Set down each line of the material that follows, exactly, with no pictures.

• _Exercise materials_
--- START ---

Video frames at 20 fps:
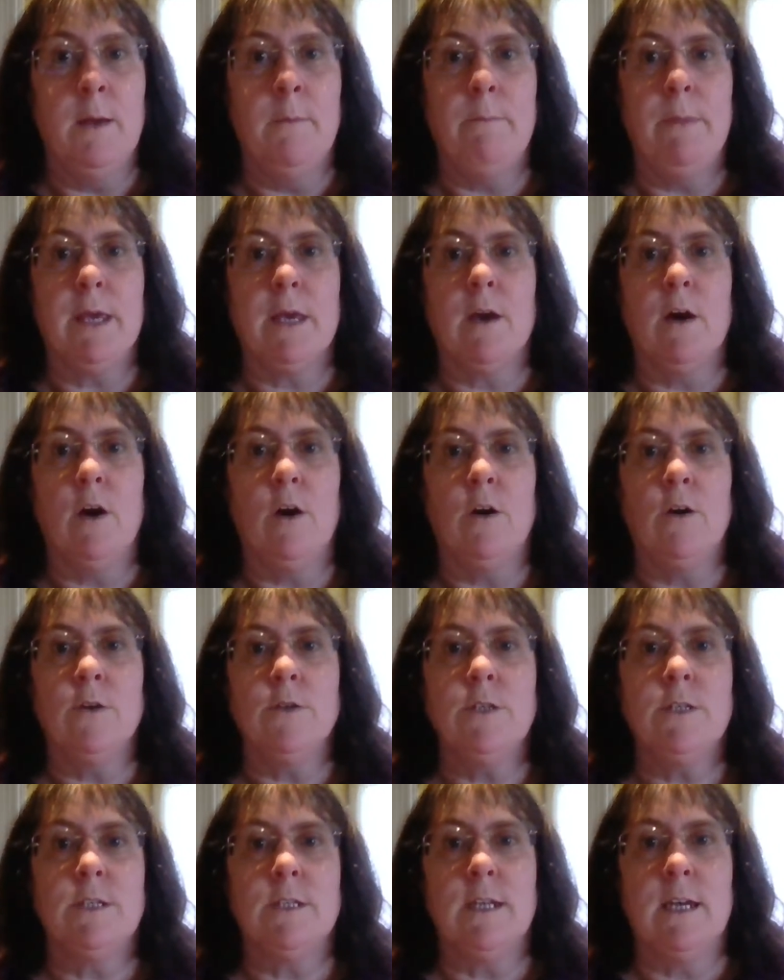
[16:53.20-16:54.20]

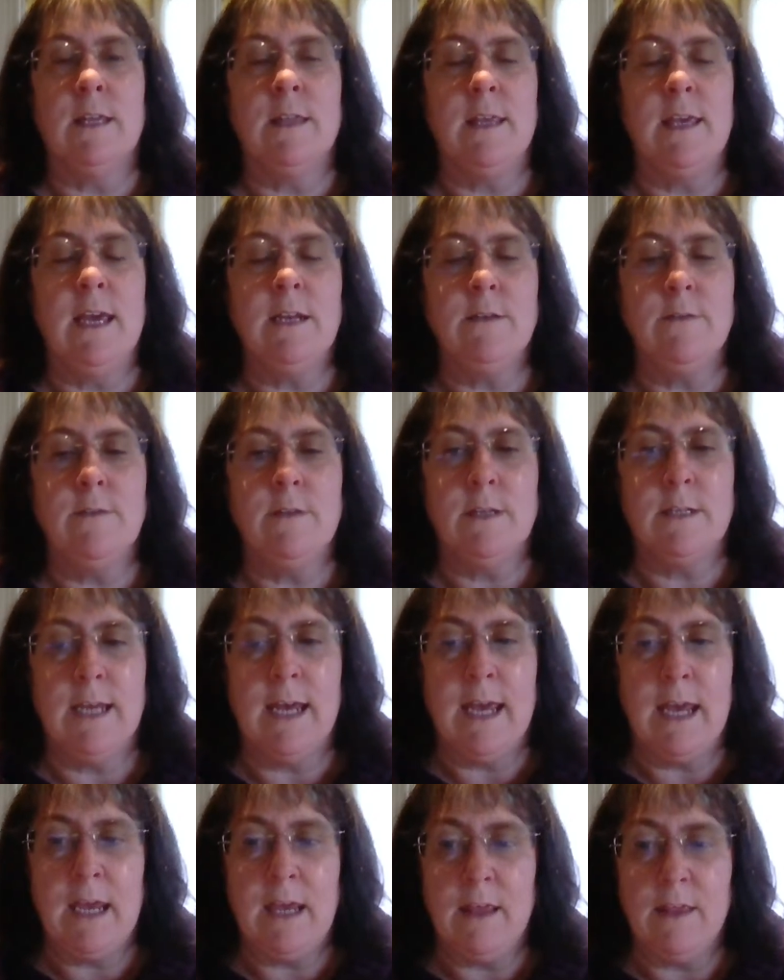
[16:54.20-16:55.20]
because at the end of the
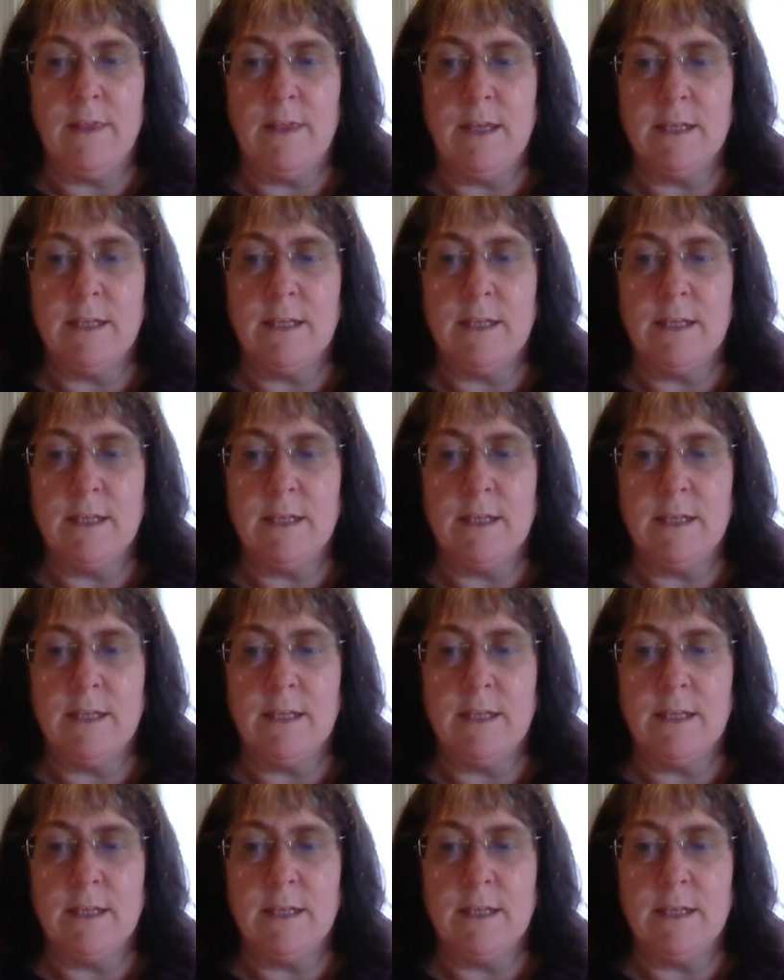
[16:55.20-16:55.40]
day,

--- END ---

• _Expected answer_
Video frames at 20 fps:
[16:53.20-16:54.20]

[16:54.20-16:55.20]
because at the end of the
[16:55.20-16:55.40]
day,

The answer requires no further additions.